11. Pitfalls cheat-sheet

The conventions that desynchronise streams or invert logic, in rough order of how early they bite:

  1. A result operand never consumes a mode bit — the first value parameter is bit 0x80, even when a raw result word precedes it; same rule inside multi-subop opcodes (§1, §5).
  2. Don't blanket-register all eight high-bit variants of a family — several families use a "mode" bit as an opcode selector (§1).
  3. Direct-word immediates are signed int16 — read them unsigned and isGreater L0 [−2] becomes a compare against 65534 (§1).
  4. 0x8000 = bit-var, 0x4000 = local — some circulating notes have them swapped (§2).

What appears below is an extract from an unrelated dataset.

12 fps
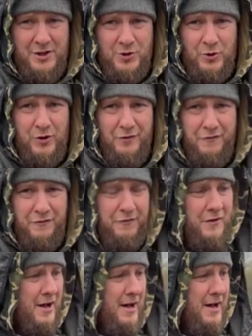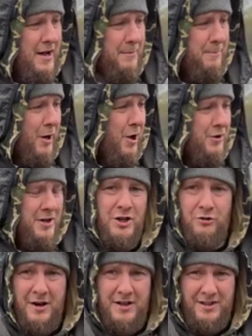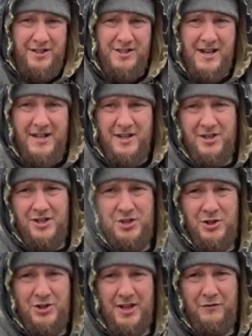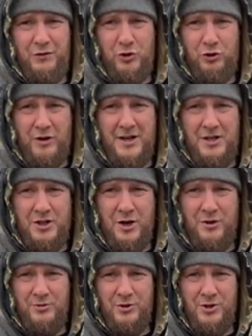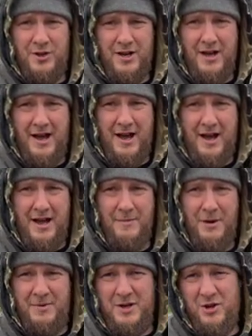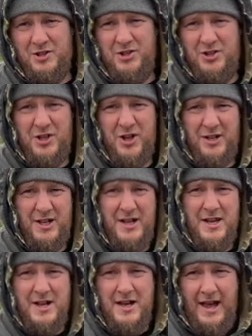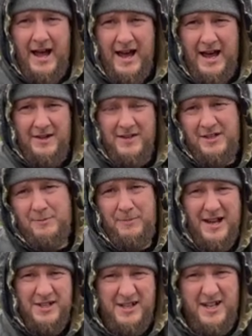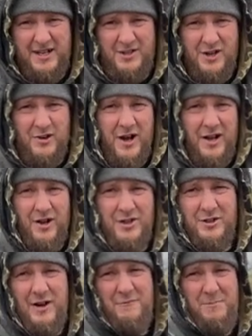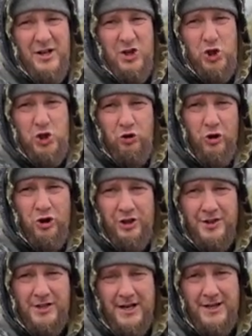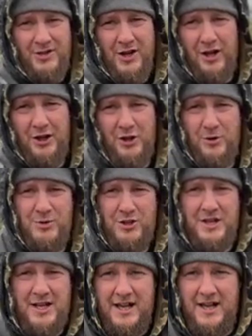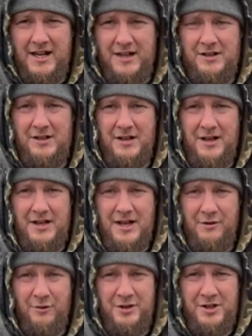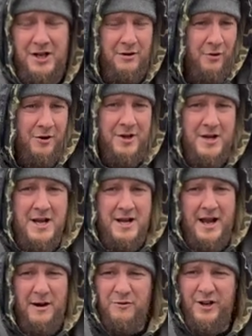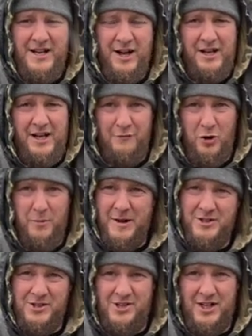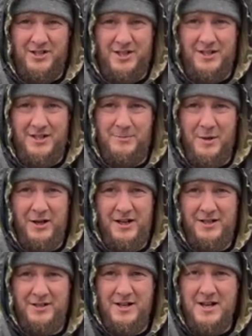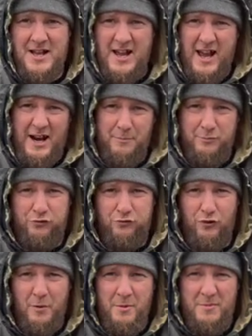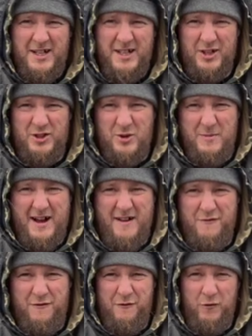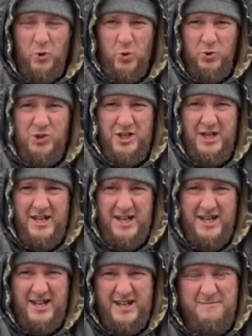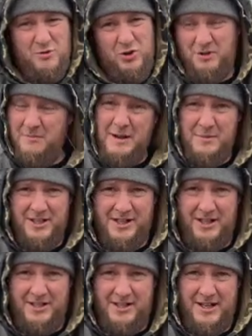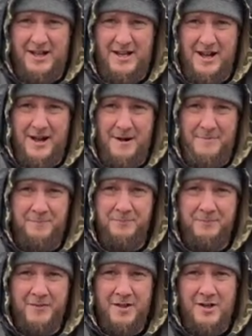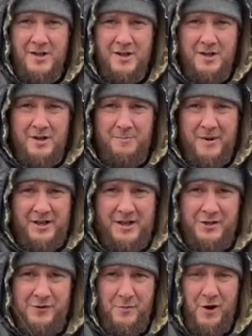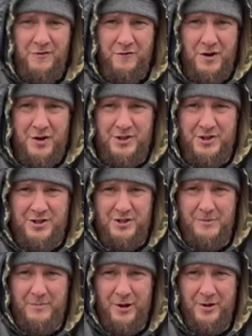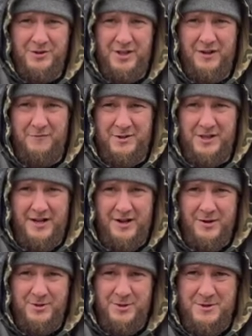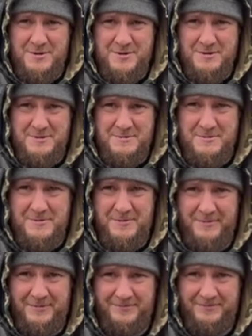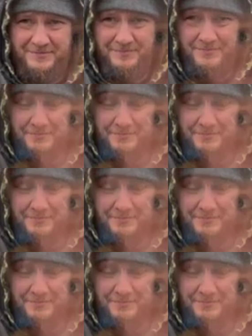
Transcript: sort of plant that you're growing in the container, it needs to just have good drainage holes and be nice and sturdy. And these are plastic, so I like to have big, strong containers that I can use year on and year on. Now, I'm really lucky. I've got about 60 of these buckets, and I'm probably going to do about 40, so maybe 60 buckets for my first planting of potatoes. I'll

  5. Comparisons branch on "unless" — the jump fires when the named condition is false; get it backwards and setup loops never exit (§3).
  6. Expression push-var is bit 7 of subop 0x01, not a separate subop number (§4).
  7. drawObject reads exactly one subop byte, not a 0xFF-terminated list (§5).
  8. startScript / startObject run the child nested — queue it instead and reply menus, cutscene hooks, and inventory icons all break intermittently (§6).
  9. startObject args land in L0, L1, … directly — no implicit [verb, object] prepend (§6).
  10. startScript 0 is a silent no-op, reachable in normal play — not a halt (§6).
  11. Ids ≥ 200 resolve through the room's LSCR table, lower ids through the global DSCR directory (§7).